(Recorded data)
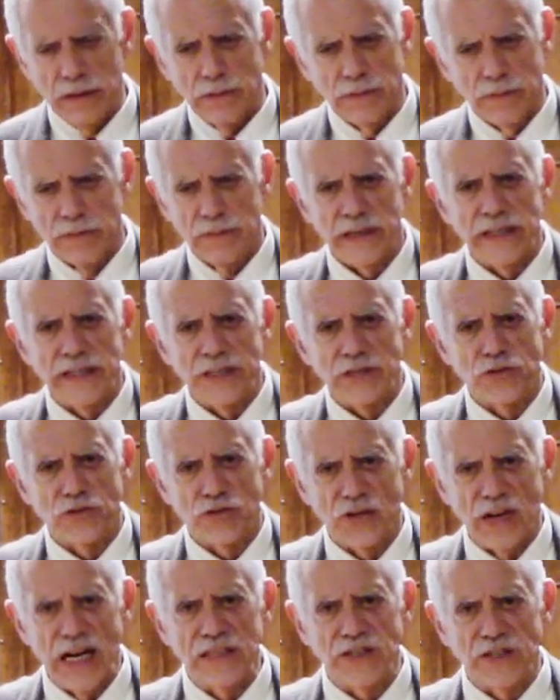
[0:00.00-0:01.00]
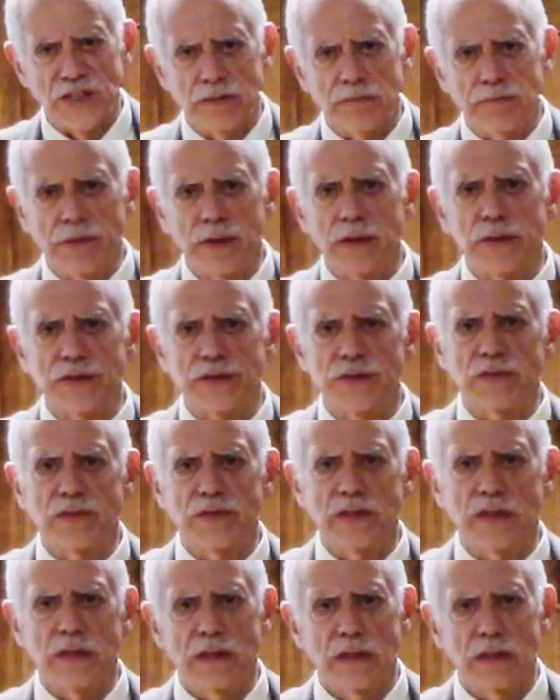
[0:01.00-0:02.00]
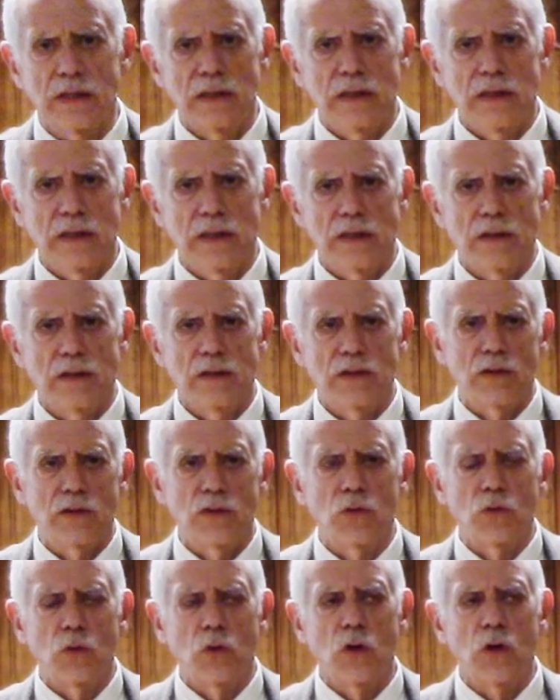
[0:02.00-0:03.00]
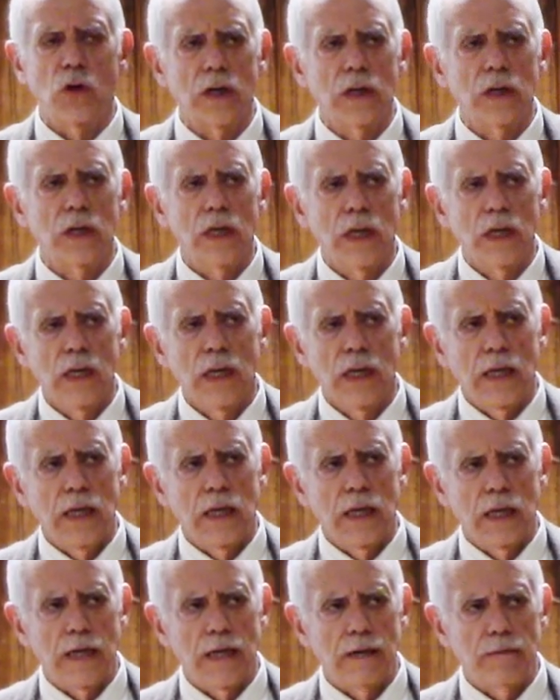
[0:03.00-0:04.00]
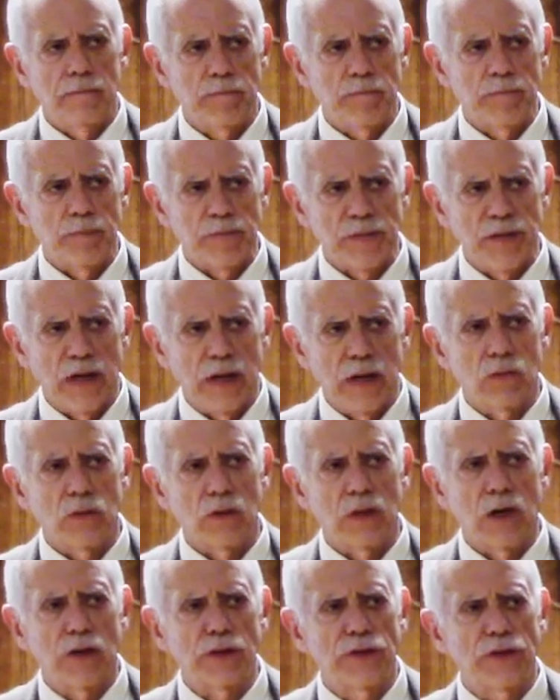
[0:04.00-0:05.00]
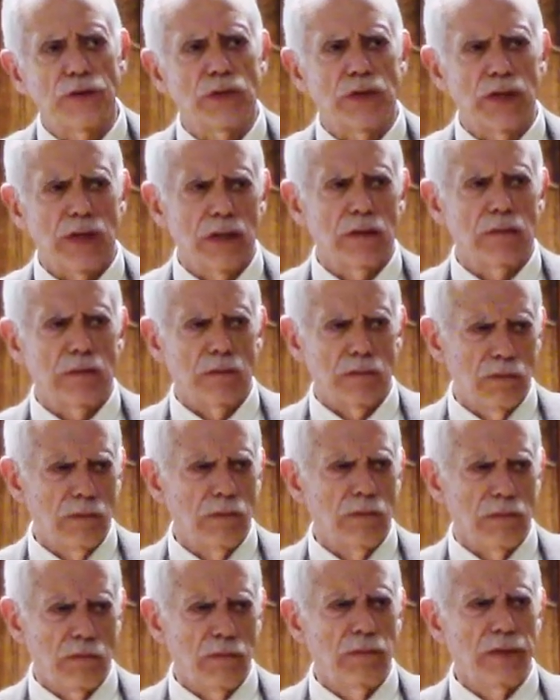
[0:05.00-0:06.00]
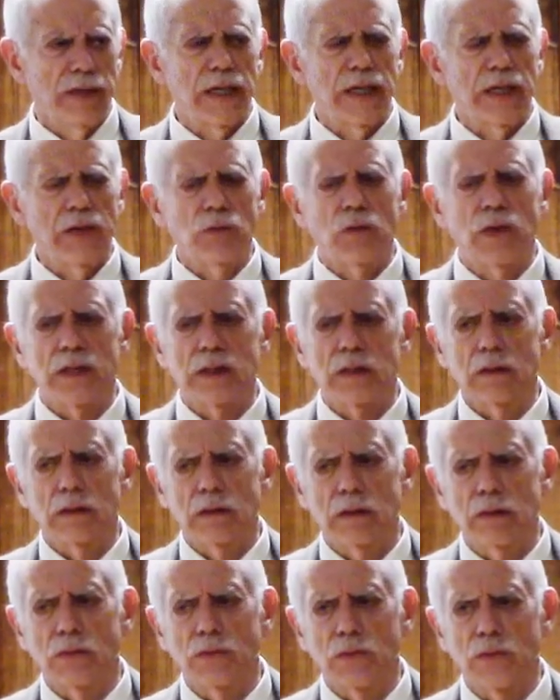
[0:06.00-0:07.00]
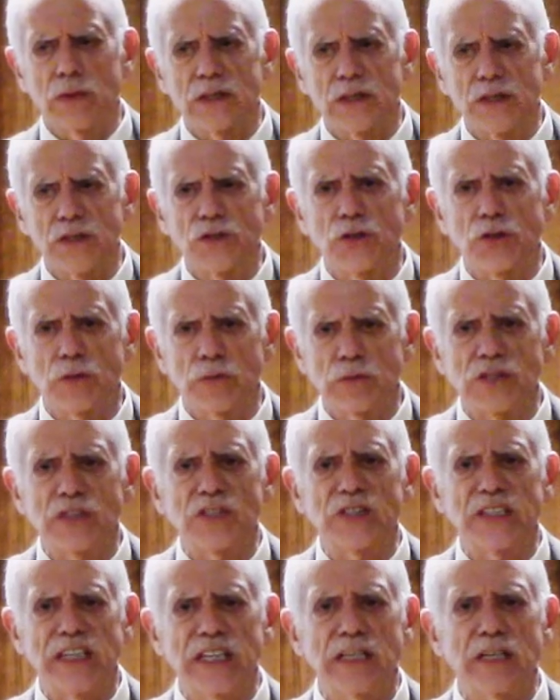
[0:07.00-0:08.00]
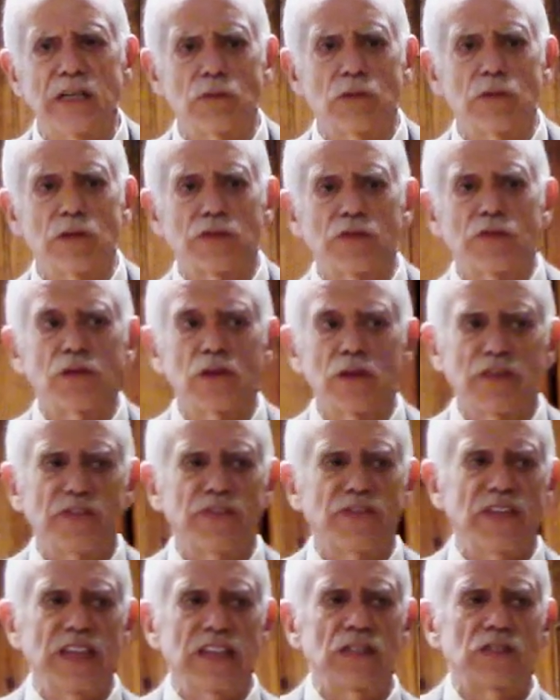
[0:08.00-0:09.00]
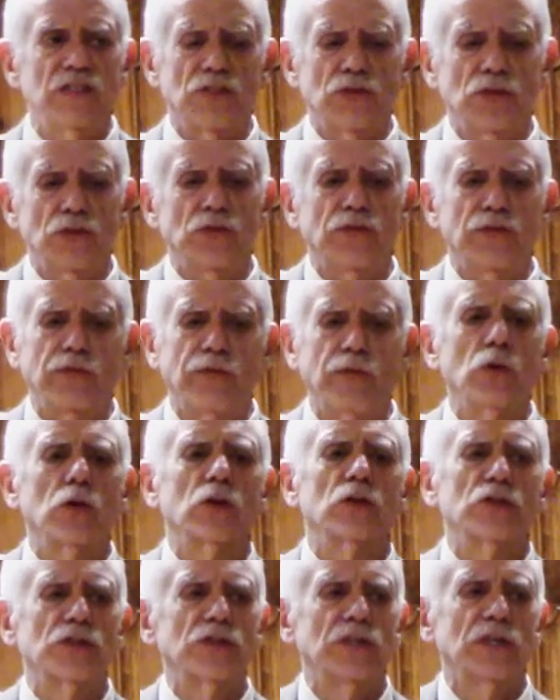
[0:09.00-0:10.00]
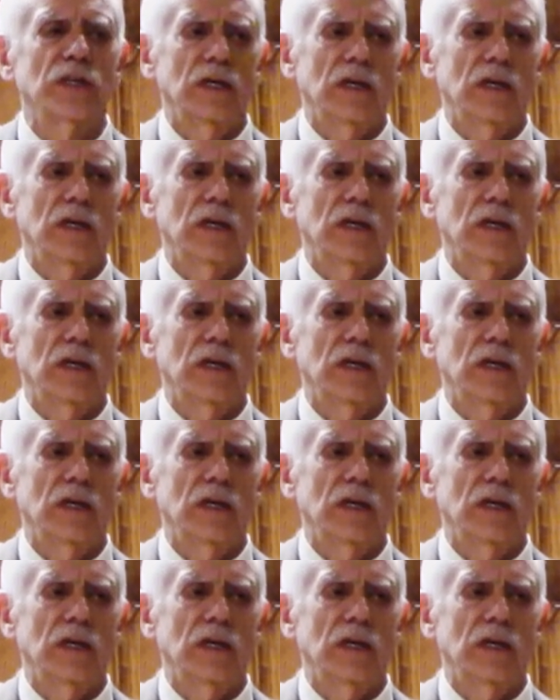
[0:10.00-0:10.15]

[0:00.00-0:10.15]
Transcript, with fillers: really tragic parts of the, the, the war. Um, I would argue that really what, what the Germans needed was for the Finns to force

==

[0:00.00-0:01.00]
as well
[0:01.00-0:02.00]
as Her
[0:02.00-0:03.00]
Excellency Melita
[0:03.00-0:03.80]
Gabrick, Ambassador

---

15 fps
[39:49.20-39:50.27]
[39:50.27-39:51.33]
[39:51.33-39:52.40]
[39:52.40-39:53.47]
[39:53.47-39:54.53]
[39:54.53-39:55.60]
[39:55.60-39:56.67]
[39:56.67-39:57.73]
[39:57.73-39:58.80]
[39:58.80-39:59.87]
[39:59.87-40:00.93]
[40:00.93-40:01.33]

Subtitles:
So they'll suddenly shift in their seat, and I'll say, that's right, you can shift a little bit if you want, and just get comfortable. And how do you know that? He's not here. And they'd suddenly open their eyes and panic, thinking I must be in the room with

THE PROBLEM: From the data above, return every line from the line that has "[0:10.00-0:10.15]" up to and including the line that has "Transcript, with fillers: really", exactly.

SOLUTION TO THIS EXERCISE:
[0:10.00-0:10.15]

[0:00.00-0:10.15]
Transcript, with fillers: really tragic parts of the, the, the war. Um, I would argue that really what, what the Germans needed was for the Finns to force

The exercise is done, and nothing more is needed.